*What is needed:* In full and unchanged, set down the entries that follow, with no images.

*Stored items:*
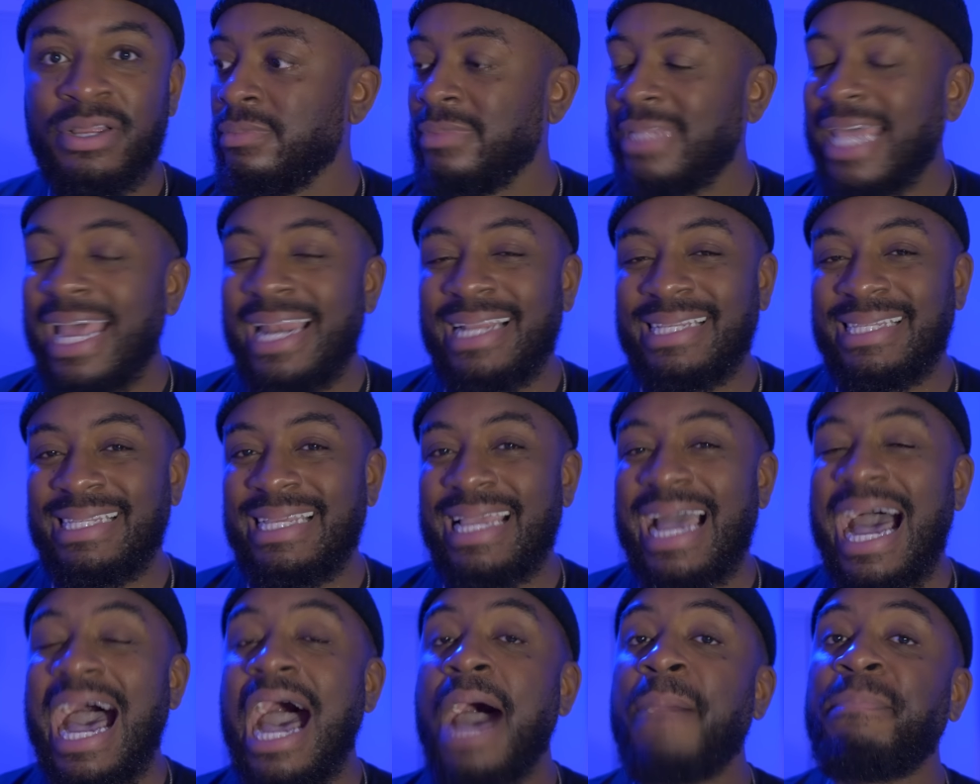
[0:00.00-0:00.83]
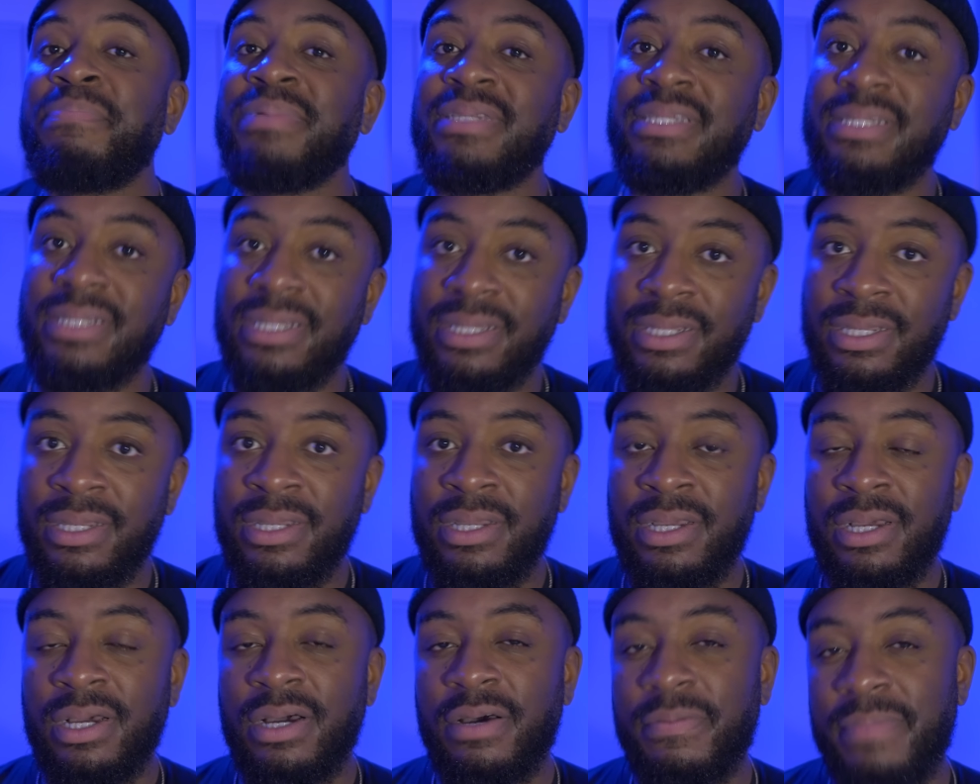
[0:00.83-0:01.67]
That is the opposite
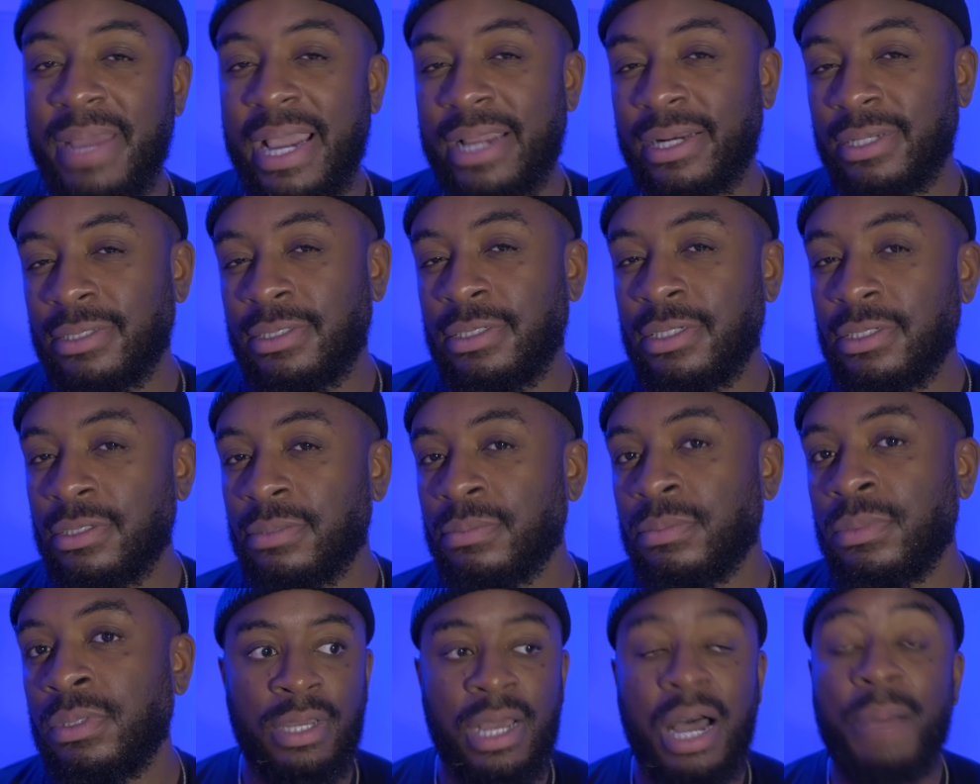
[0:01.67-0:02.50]
of magnetism.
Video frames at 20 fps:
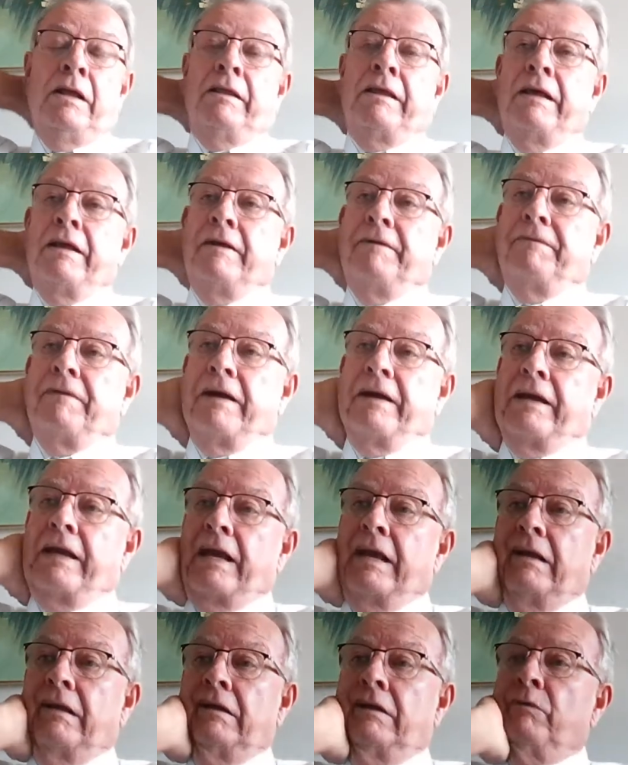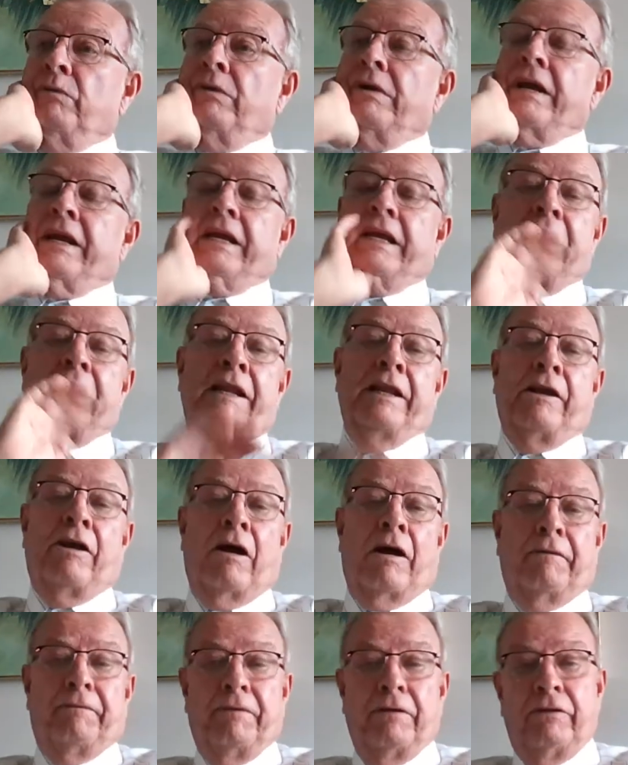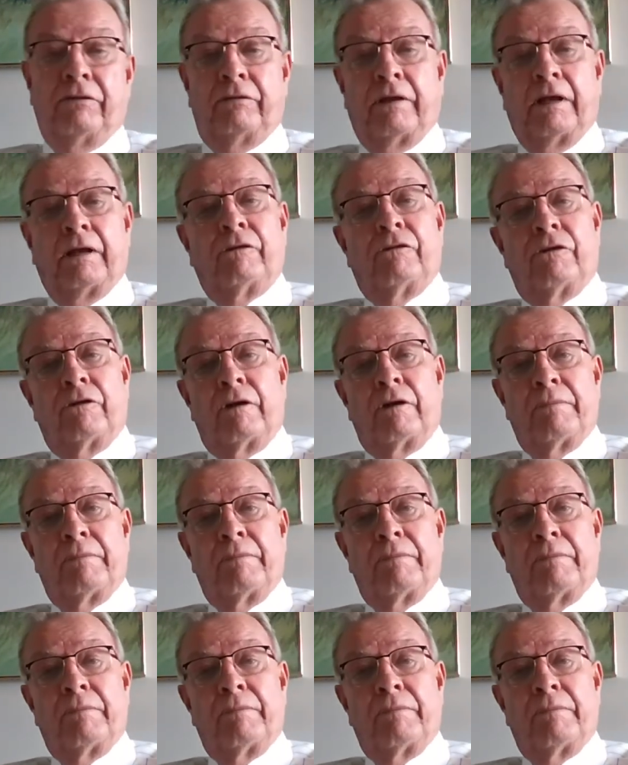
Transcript: Then when I get in the office, I turn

*Answer below:*
[0:00.00-0:00.83]
[0:00.83-0:01.67]
That is the opposite
[0:01.67-0:02.50]
of magnetism.
Video frames at 20 fps:
Transcript: Then when I get in the office, I turn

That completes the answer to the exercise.